Are you sick of hearing about the importance of eating fruits and vegetables? Well sorry, that advice isn’t going anywhere! The scientific data all support the same claim and that is that people who eat 5 or more servings of fruits and vegetables daily have a reduced risk of stroke and heart attack. Fruits and vegetables are full of antioxidants, vitamins, minerals, fiber and no pill or juice will replace them.
2. Good Fats
Research has changed over time regarding our fat intake (no more fat-free diets, yay!) and rather than focus too much on saturated fat, so let’s focus on the heart healthy fats you should be eating. Monounsaturated fats can protect people against heart disease by reducing blood pressure. Foods high in monounsaturated fats include olive oil, olives, avocado and nuts such as peanuts, almonds, hazelnuts, walnuts, macadamia nuts, Brazil nuts, cashews, pine nuts and pistachios. Chose these over high saturated fat foods like high-fat meats, whole-milk dairy and fried foods.
3. High Fiber
Soluble fiber can help reduce cholesterol by grabbing onto it as it pulls it out of your body, as well as helping to lower blood pressure. Foods high in soluble fiber are oat and rice bran, oatmeal, barely, beans, peas and lentils, vegetables such as brussels sprouts, broccoli, cauliflower, cabbage, potatoes and squash, fruits such as berries, apricots, pears, strawberry, peaches, apples, seeds and nuts-yep those nuts again!

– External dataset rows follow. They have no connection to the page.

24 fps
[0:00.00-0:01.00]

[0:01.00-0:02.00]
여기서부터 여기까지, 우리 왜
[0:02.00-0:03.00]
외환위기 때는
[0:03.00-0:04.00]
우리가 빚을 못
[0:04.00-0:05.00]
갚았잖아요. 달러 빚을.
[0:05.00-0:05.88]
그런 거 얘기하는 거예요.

4. Low in Refined Carbohydrates
Low-quality carbs include sugary foods, soft drinks, baked goods, anything made with white flour. These foods cause a spike in insulin which then leads to a rise in triglycerides. Instead aim for high-quality carbs like oatmeal, wild or brown rice, quinoa and other whole grains and don’t overdo your portions of these types of food.
5. Limited Salt
Sodium in small doses is necessary for body function, however too much will draw excess fluid into the blood which can cause high blood pressure. Limit added salt to food, replace it with no-salt seasoning, spices and herbs. Read food labels and chose brands with less sodium and limit your intake of high sodium condiments like pickles, canned foods, soy sauce, marinades, etc. In 2010 the American Heart Association changed the recommendations to state that Americans consume less than 1,500 mg/day sodium, which is the level with the greatest effect on blood pressure; this recommendation does not apply to athletes, people who work in conditions where they are exposed to excessive heat or any else advised by their healthcare provider.

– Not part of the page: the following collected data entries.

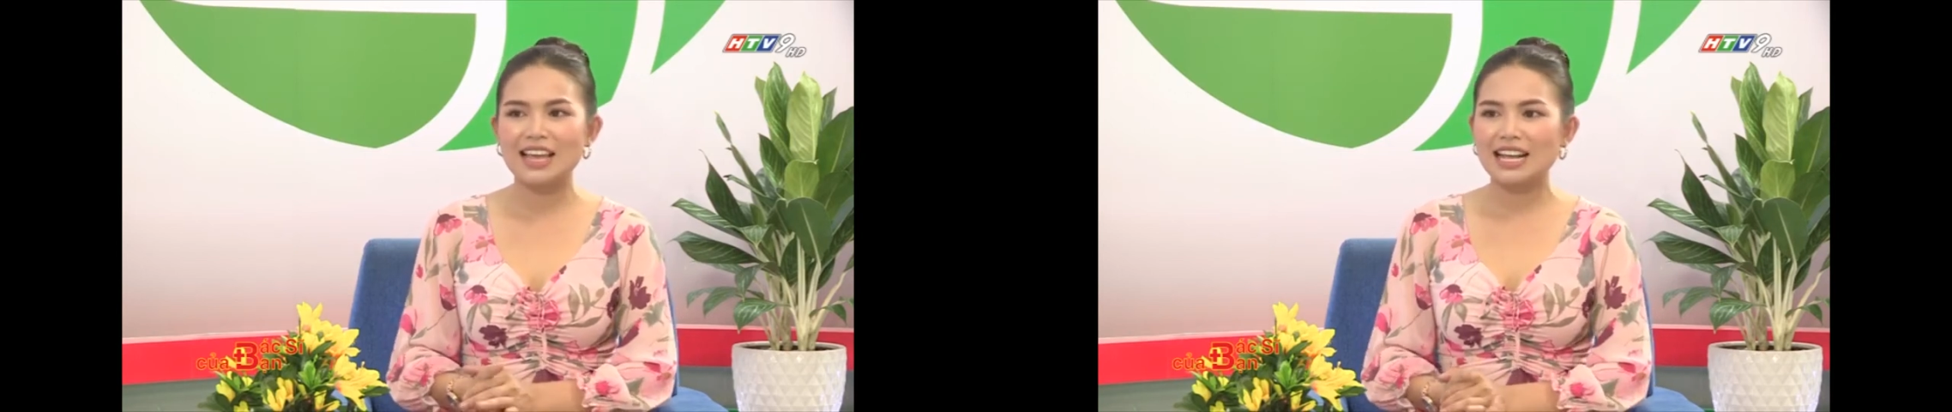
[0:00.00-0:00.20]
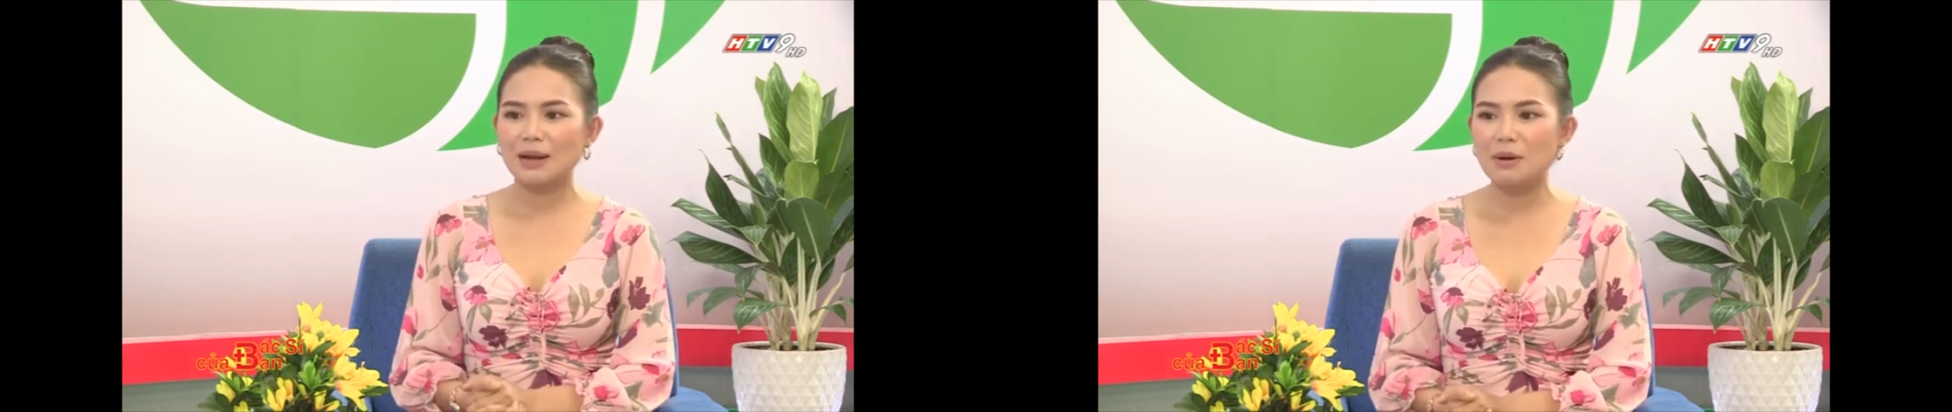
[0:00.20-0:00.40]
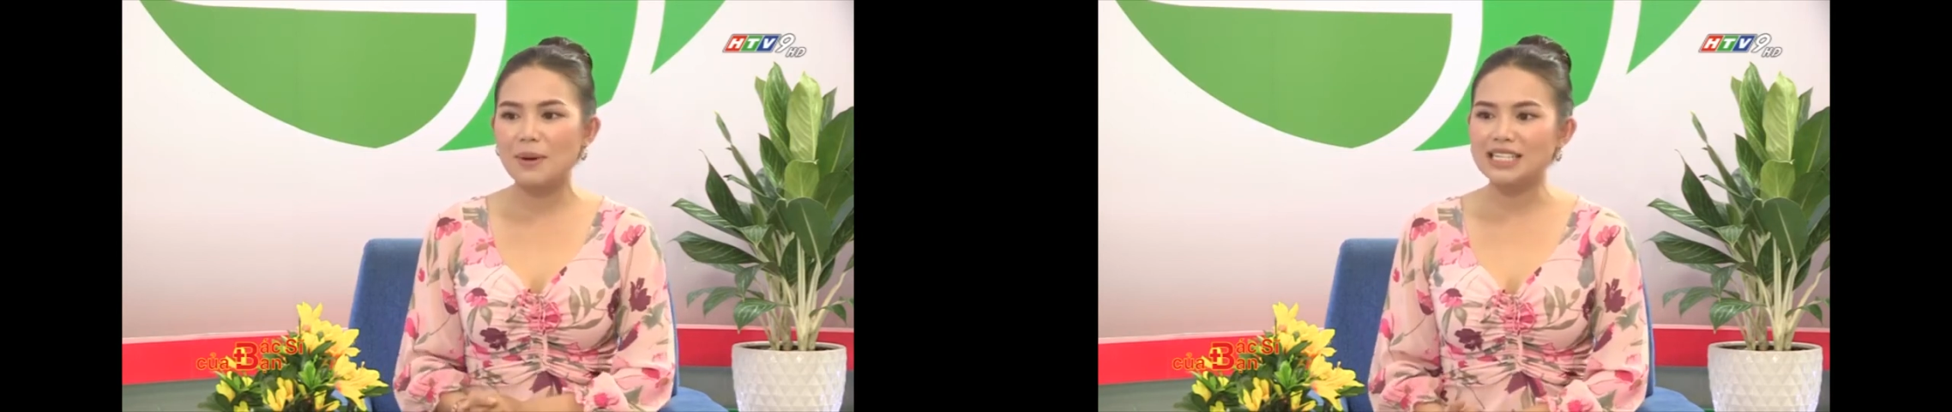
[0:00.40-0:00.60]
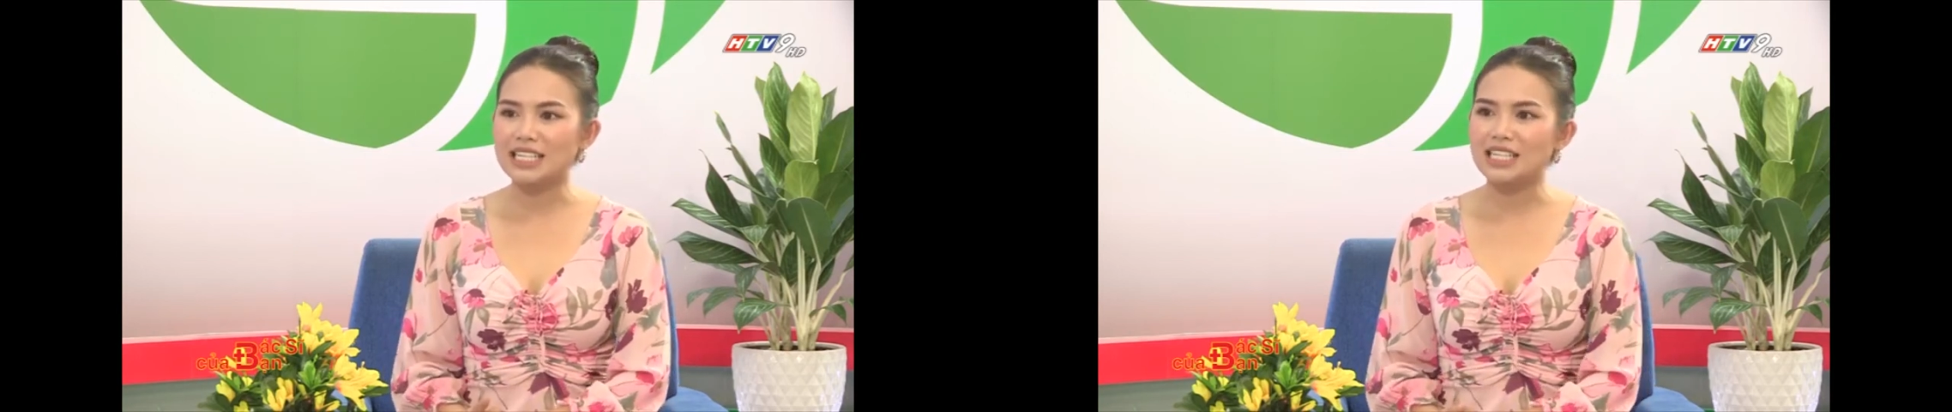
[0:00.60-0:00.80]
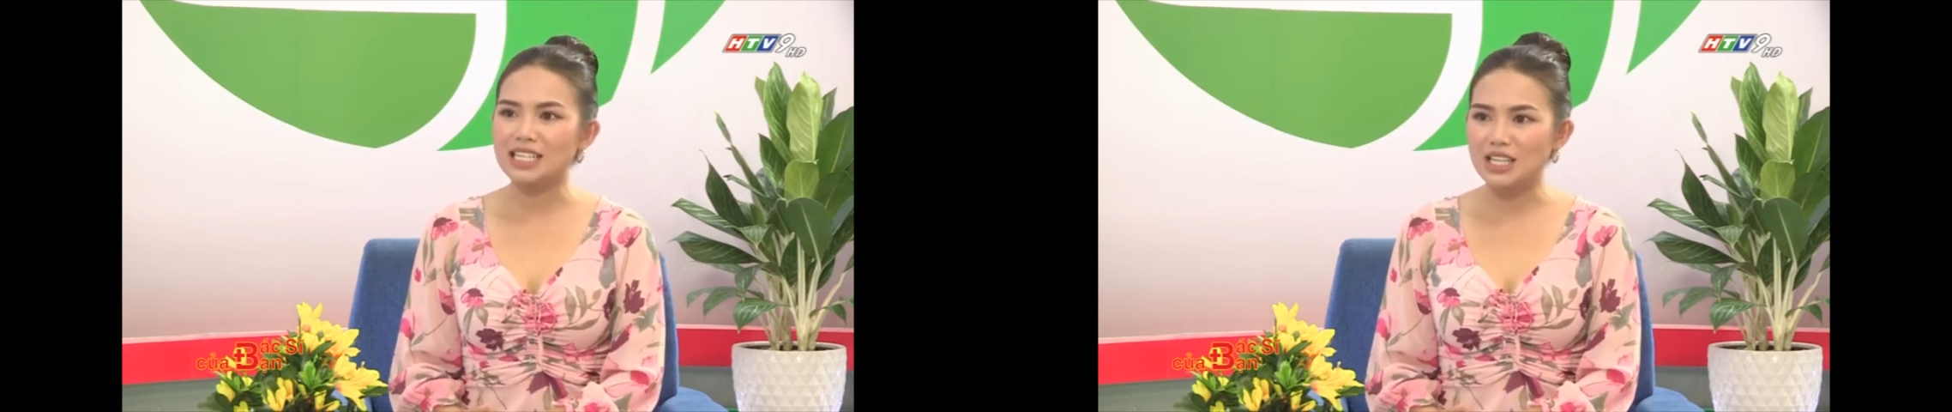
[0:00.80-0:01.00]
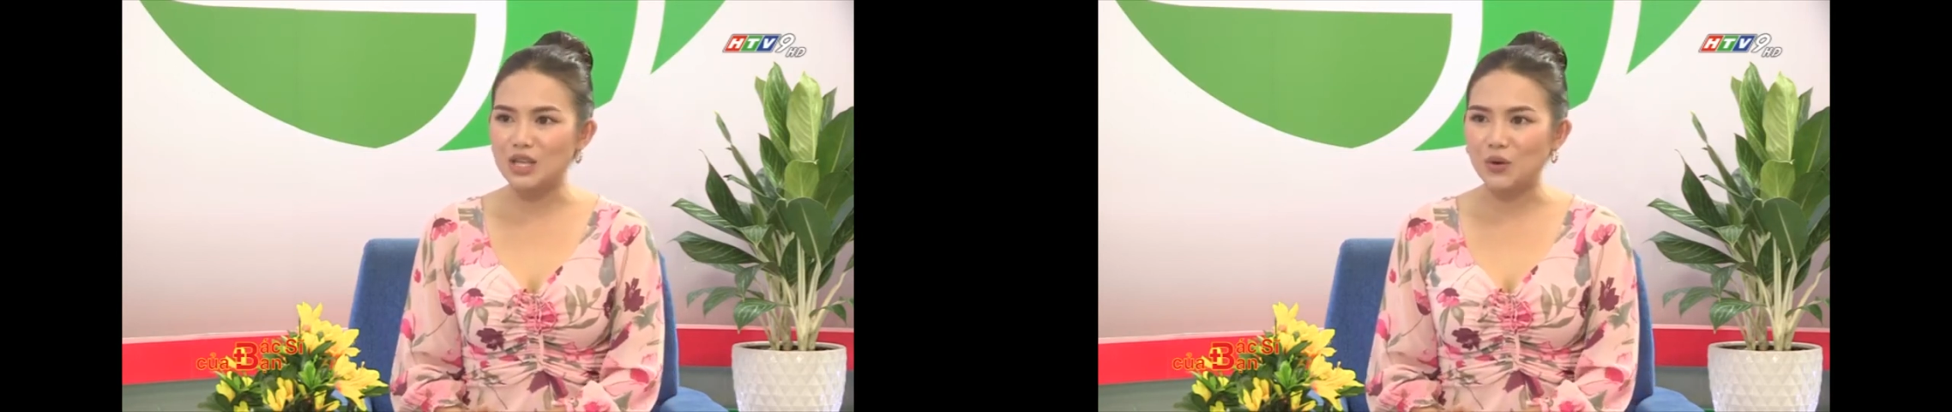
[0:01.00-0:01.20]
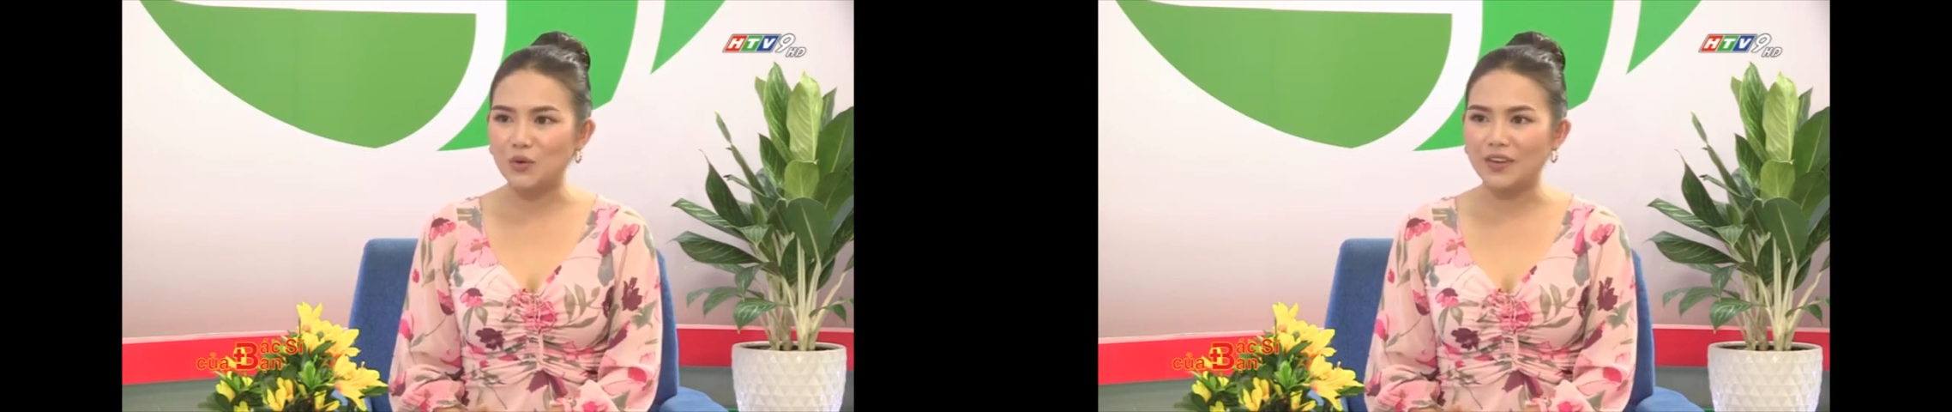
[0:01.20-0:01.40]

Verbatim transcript: Cảm ơn bác sĩ rất nhiều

6. B Vitamins (Folate, B6, B12)
B vitamins have been shown to lower homocysteine levels, an amino acids and breakdown of protein metabolism, in the body. High homocysteine relates to a higher level of heart disease. Focus on food sources high in B Vitamins like oatmeal, peas, beans, lentils, spinach, mustard and turnip greens, broccoli, beets, brussels sprouts, cauliflower, berriesand fortified whole grain cereals and bread.
Sample Heart-Healthy Menu
Banana-Peanut Butter Oatmeal
One serving (1/2 cup dry) oatmeal cooked in water, non-dairy milk or low-fat milk. Topped with 1 Tablespoon of peanut butter, 1/2 banana and a drizzle of honey or maple syrup and cinnamon.

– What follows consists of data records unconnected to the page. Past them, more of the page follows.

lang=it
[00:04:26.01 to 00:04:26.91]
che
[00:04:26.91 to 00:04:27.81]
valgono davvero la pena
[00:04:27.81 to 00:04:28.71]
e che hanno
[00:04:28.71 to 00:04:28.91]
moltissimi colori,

1 cup Greek yogurt topped with 1/2 cup berries (fresh or frozen)
Spinach Salad with Beets, Goat Cheese and Walnuts (Grilled Chicken optional)
A large bowl of baby spinach topped with dried cranberries, walnuts, tomato halves, sliced beets and goat cheese. Toss with a couple teaspoons of olive oil and balsamic vinegar or lemon juice.
Packed with vegetables, beans, tomatoes, serve this high fiber dish with a simple tossed salad.
So there you have it! Not too difficult, right? These simple nutrition and lifestyle changes you can make can really turn around your risk factors for heart disease. Thanks for reading!
What is your favorite way to get in heart healthy foods?